**Task**
Pictures stay out of the copy. Everything else in the records must be repeated exactly.

**Record excerpts**

___

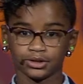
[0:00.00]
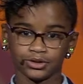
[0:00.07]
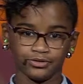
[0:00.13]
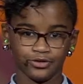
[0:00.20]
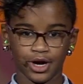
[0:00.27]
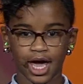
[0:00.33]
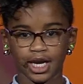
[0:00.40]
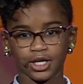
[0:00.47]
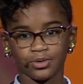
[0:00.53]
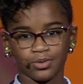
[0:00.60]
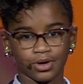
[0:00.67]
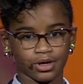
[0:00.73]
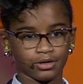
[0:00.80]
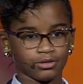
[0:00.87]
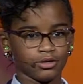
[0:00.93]
or for
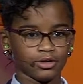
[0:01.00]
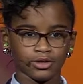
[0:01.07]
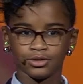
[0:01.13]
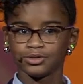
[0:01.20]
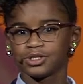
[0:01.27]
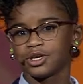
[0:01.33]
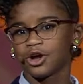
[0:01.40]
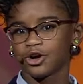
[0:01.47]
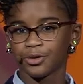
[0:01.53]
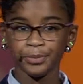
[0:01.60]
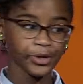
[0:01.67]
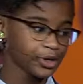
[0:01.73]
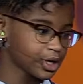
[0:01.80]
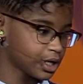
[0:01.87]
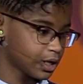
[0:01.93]
anyone who's in our
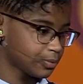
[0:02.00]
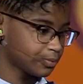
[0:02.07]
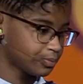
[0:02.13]
community.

___

**Task answer**
[0:00.00]
[0:00.07]
[0:00.13]
[0:00.20]
[0:00.27]
[0:00.33]
[0:00.40]
[0:00.47]
[0:00.53]
[0:00.60]
[0:00.67]
[0:00.73]
[0:00.80]
[0:00.87]
[0:00.93]
or for
[0:01.00]
[0:01.07]
[0:01.13]
[0:01.20]
[0:01.27]
[0:01.33]
[0:01.40]
[0:01.47]
[0:01.53]
[0:01.60]
[0:01.67]
[0:01.73]
[0:01.80]
[0:01.87]
[0:01.93]
anyone who's in our
[0:02.00]
[0:02.07]
[0:02.13]
community.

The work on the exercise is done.